43 Mr Wozniak also referred the Tribunal to the oft quoted judgement of Waddell J in Re T and the Director of Youth and Community Services [1980] 1 NSWLR 392 at 393 where the meaning of the term ‘good repute’ was discussed:
- A person's reputation, in fact and in law, is to be found in the estimate of his moral character entertained by some specific group of people, such as those who live in the neighbourhood of his residence, those who work with him or those with whom he associates in his occupation or profession . . . Evidence of conviction for a criminal offence is, however, admissible as evidence, indeed, most cogent evidence of bad reputation.
44 While I accept that a criminal record is prima facie evidence that a person is not of good repute and not a fit and proper person to hold an authority, I am not persuaded that a criminal record alone means that such finding is, in effect, mandatory. While Mr McKenzie’s criminal record and recognizance cannot be ignored, these facts, of themselves, do not mean that the Tribunal (or administrator) is without discretion to take into account the range of factors referred to by Deputy President Hennessy in Saadieh.

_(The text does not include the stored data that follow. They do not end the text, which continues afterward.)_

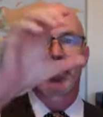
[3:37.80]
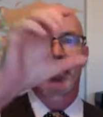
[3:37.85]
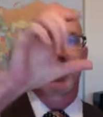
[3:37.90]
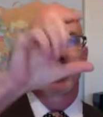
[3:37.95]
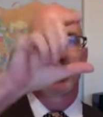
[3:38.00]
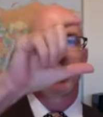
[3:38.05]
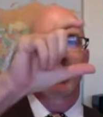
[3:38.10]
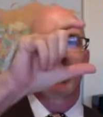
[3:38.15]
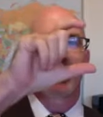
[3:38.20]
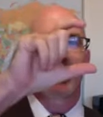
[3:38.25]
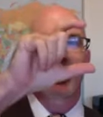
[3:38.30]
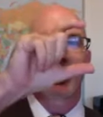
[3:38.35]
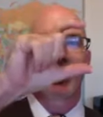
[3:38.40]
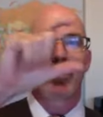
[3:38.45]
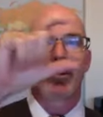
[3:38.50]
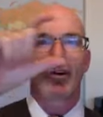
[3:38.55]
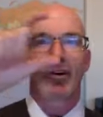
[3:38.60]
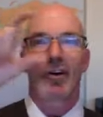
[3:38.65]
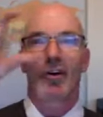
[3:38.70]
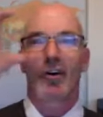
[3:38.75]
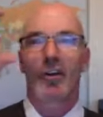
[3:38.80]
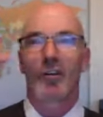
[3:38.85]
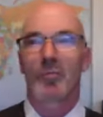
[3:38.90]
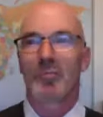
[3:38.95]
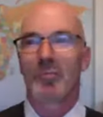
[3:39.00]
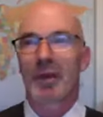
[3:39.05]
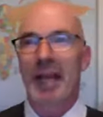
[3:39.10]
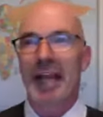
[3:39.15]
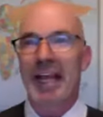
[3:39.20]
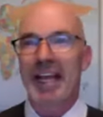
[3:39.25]
you know, all
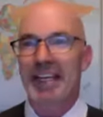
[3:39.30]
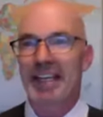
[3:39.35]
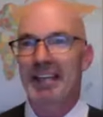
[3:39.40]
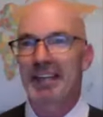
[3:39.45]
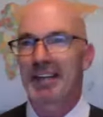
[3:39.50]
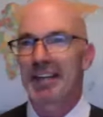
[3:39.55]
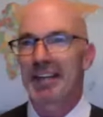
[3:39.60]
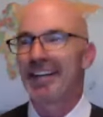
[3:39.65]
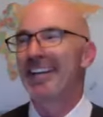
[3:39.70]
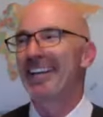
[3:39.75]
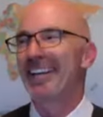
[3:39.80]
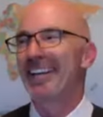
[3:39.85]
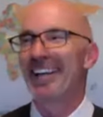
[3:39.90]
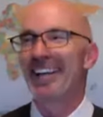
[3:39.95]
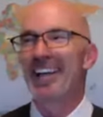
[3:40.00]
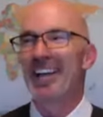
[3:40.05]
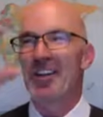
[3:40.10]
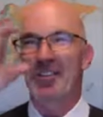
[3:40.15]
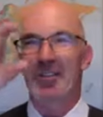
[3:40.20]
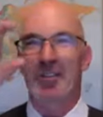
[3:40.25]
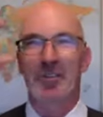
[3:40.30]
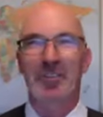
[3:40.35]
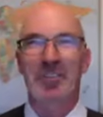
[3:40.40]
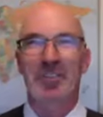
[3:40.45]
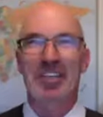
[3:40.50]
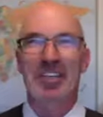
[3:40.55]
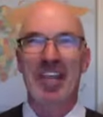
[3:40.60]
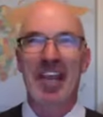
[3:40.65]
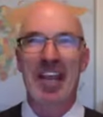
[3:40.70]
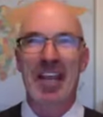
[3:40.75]
blank,
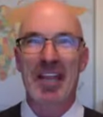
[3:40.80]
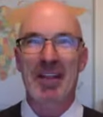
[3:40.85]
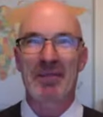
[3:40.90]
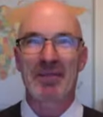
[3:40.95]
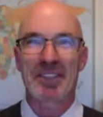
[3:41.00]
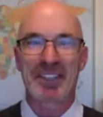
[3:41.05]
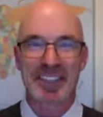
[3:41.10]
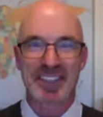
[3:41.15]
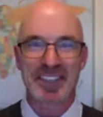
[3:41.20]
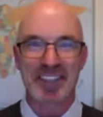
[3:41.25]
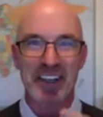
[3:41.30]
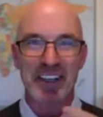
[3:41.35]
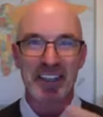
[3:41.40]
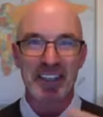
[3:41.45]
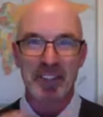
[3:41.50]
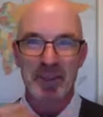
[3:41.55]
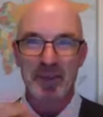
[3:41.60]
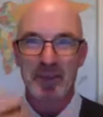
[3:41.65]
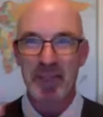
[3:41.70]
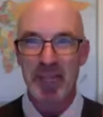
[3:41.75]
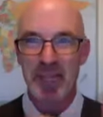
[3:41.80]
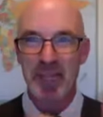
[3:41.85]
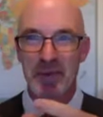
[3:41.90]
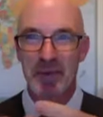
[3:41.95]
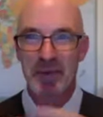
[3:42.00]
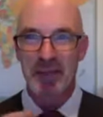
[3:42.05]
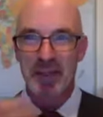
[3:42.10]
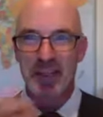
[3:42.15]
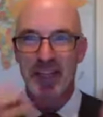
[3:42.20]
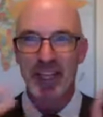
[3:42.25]
just names. It's nice to be
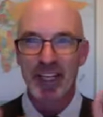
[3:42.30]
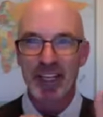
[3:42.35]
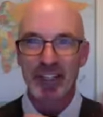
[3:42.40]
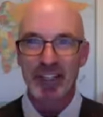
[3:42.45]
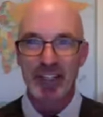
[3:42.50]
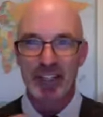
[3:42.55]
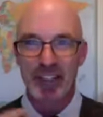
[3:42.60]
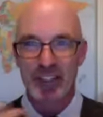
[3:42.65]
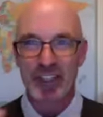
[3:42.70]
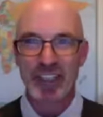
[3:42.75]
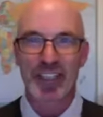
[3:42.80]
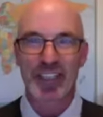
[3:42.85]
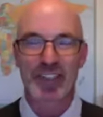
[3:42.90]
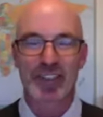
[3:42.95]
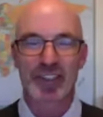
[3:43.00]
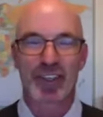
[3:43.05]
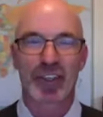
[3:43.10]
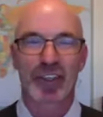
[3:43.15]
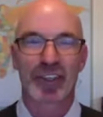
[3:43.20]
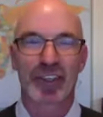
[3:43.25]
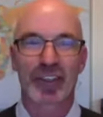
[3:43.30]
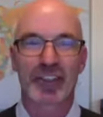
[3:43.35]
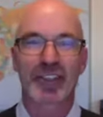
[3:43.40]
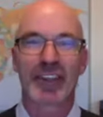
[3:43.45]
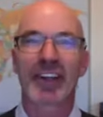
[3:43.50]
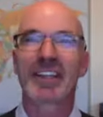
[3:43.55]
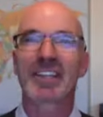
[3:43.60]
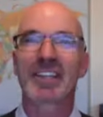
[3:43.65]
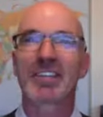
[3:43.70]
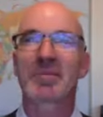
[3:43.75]
able to, to see each other. It's
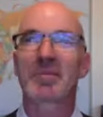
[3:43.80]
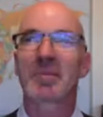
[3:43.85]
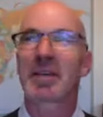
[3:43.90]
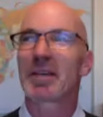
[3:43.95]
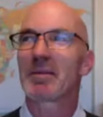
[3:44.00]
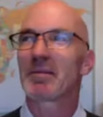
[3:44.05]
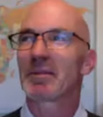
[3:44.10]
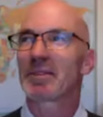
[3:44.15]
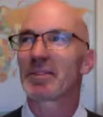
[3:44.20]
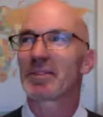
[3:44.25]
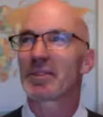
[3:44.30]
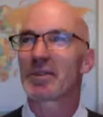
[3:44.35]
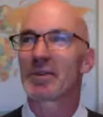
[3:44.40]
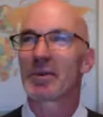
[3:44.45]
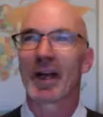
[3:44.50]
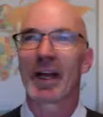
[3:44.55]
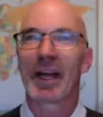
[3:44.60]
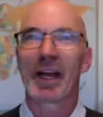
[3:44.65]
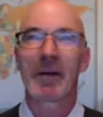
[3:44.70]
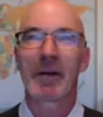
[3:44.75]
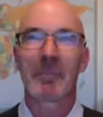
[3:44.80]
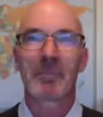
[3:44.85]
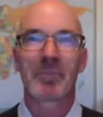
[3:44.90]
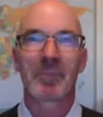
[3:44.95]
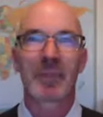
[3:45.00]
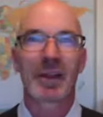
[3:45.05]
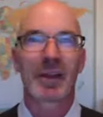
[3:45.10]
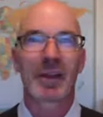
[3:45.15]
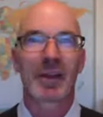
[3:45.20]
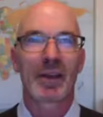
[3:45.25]
nice to be able to, uh,
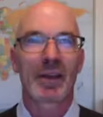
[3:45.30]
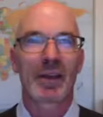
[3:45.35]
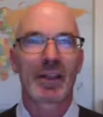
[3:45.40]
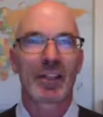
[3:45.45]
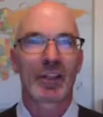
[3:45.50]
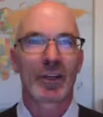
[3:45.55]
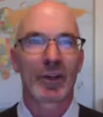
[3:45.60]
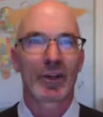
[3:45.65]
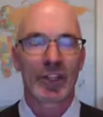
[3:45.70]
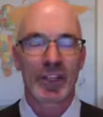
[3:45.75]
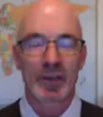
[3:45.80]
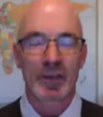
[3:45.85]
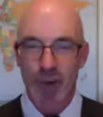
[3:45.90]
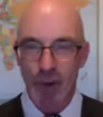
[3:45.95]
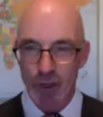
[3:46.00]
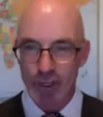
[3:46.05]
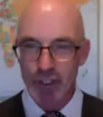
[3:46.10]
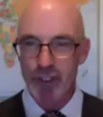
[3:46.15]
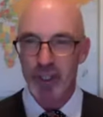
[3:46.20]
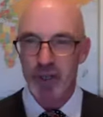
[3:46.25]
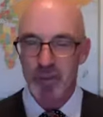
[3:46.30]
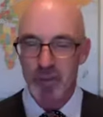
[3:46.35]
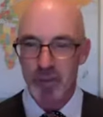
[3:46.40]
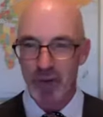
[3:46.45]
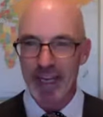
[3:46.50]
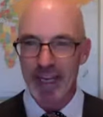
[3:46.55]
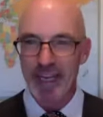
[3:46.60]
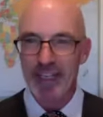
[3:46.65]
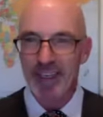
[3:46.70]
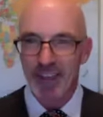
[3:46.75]
you know, the emotional
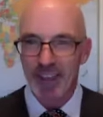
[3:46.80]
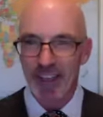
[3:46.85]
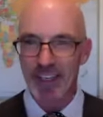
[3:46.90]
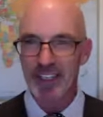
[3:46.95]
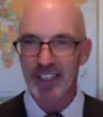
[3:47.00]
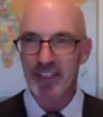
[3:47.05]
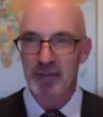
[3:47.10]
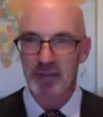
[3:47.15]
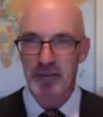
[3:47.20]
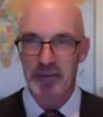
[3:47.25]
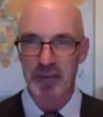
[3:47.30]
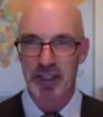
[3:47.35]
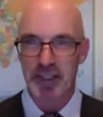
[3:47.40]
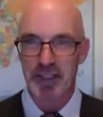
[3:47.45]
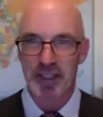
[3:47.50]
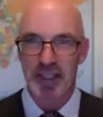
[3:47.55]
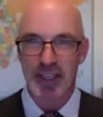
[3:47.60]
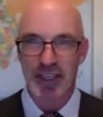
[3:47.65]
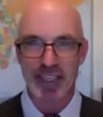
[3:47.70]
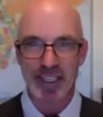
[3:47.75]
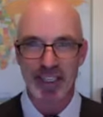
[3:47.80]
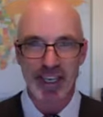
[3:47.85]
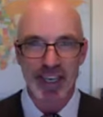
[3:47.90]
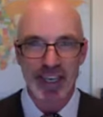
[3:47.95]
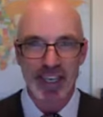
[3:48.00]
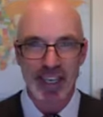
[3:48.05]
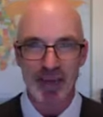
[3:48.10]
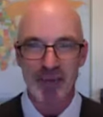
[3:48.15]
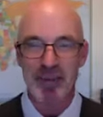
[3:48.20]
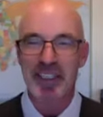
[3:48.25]
brain likes to feel like,
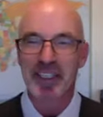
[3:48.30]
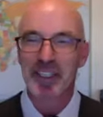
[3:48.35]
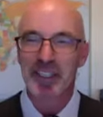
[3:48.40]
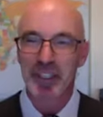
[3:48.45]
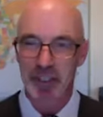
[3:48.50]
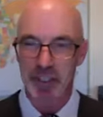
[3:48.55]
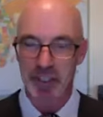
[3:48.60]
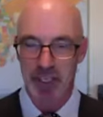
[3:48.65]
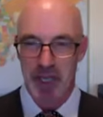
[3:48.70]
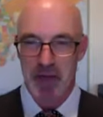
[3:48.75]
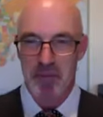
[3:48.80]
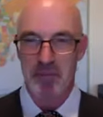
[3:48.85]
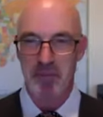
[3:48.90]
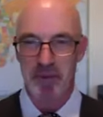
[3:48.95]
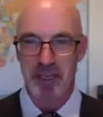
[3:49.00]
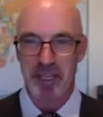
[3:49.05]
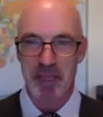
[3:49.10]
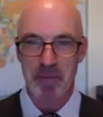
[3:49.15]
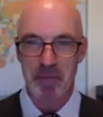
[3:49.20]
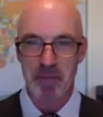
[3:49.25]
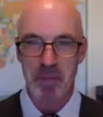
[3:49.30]
hey, I'm in good company.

45 In my opinion, when a mature person with a lengthy record of honesty and obedience to law and the requirements of propriety makes one error of judgement, this does not necessarily displace the presumption that he or she is a fit and proper person to drive a tax-cab. As Deputy President Hennessy has pointed out, all the circumstances must be taken into account, including his past good record..
46 An act of personal violence is obviously a serious matter, but even on the facts found by the Local Court, this was a relatively minor assault. Had the Court found that punches were thrown or that they had been thrown and connected, the matter would have been far graver. Secondly, there is no pattern of misconduct of this sort or indeed any sort by Mr McKenzie. He has no other criminal history, nor any history of causing passengers to complain. Thirdly, he has a relatively good driving record. Fourthly, and most significantly, he has an excellent reputation within the wider community. Finally, given the fact that he has been prosecuted, convicted and punished for the matter which gives rise to these proceedings, it is unlikely that he will re-offend. The fact that, consequently, he lost his authority to drive taxis for a period, will also undoubtedly have the effect of deterring him from re-offending in this or in any other serious way.
47 It cannot be denied that the incident constituted a major lapse of judgement by Mr McKenzie. It could be said that if he was contrite, he ought to have pleaded guilty in the Local Court. Such an argument would have some force, but it must be noted that the allegation against him was that he had punched or attempted to punch Mrs Wang. This he denied, and was successful in denying when the matter was heard by the Magistrate.
48 In my opinion, while the administrator was clearly entitled to place a question mark over Mr McKenzie’s fitness, in all the circumstances I am satisfied that that this one incident does not make him a person who is not fit to hold an authority.
49 Accordingly I set aside the decision under review.